*TASK TO COMPLETE*: Every entry below needs to be printed again exactly, with its pictures left out.

*DATASET ENTRIES*:
════════════════════
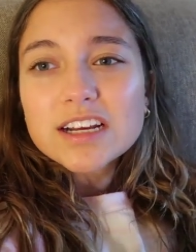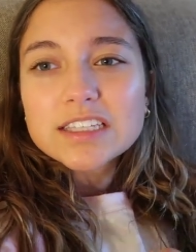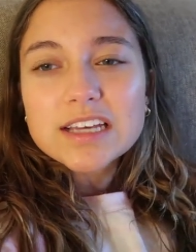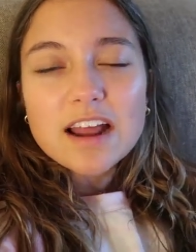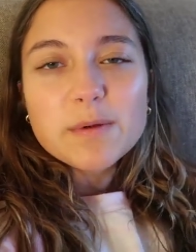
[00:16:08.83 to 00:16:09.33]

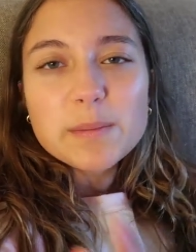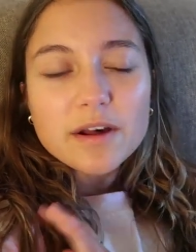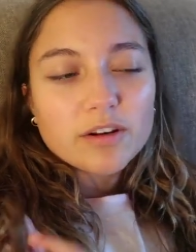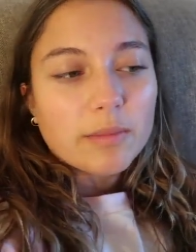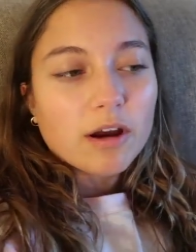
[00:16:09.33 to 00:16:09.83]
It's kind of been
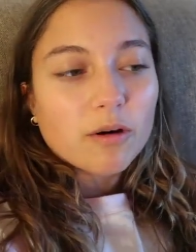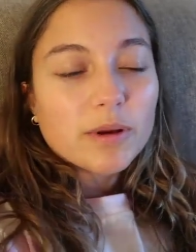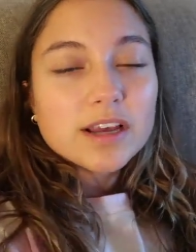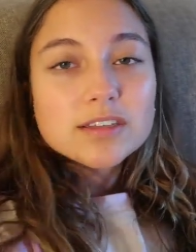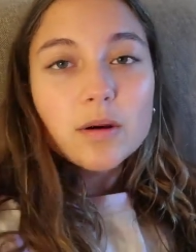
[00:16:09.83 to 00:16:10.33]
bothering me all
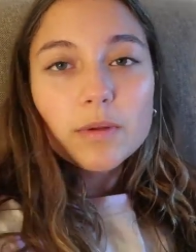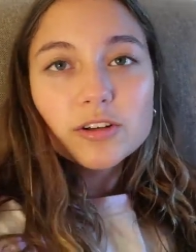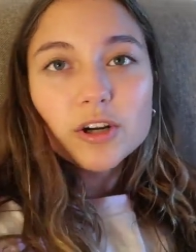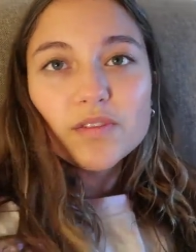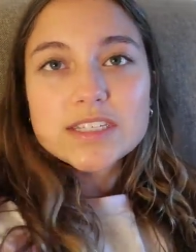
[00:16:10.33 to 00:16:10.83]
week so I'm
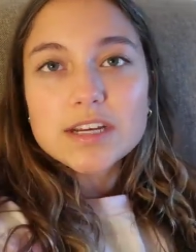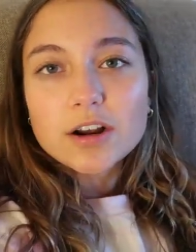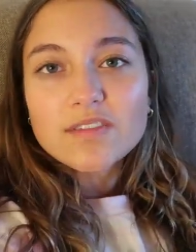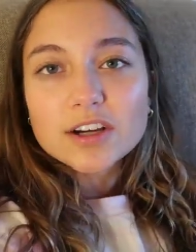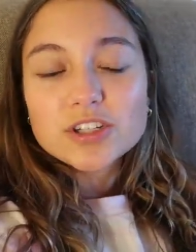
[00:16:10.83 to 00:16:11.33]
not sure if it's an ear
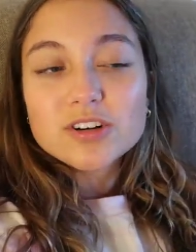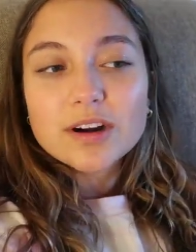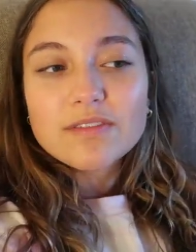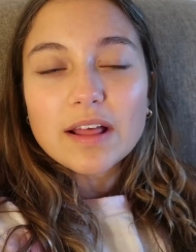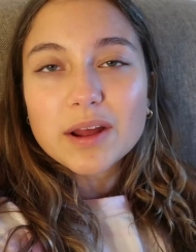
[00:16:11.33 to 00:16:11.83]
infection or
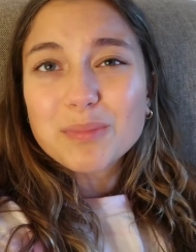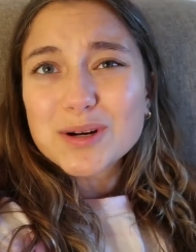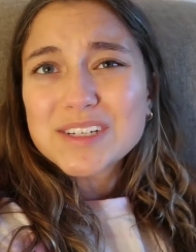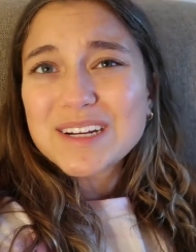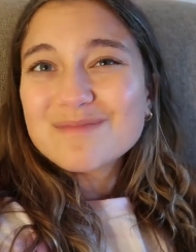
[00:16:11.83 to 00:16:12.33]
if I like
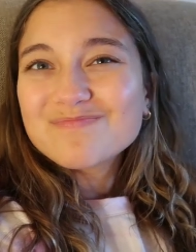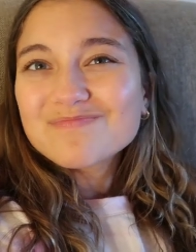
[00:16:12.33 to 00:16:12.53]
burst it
════════════════════
*REPLY*:
[00:16:08.83 to 00:16:09.33]

[00:16:09.33 to 00:16:09.83]
It's kind of been
[00:16:09.83 to 00:16:10.33]
bothering me all
[00:16:10.33 to 00:16:10.83]
week so I'm
[00:16:10.83 to 00:16:11.33]
not sure if it's an ear
[00:16:11.33 to 00:16:11.83]
infection or
[00:16:11.83 to 00:16:12.33]
if I like
[00:16:12.33 to 00:16:12.53]
burst it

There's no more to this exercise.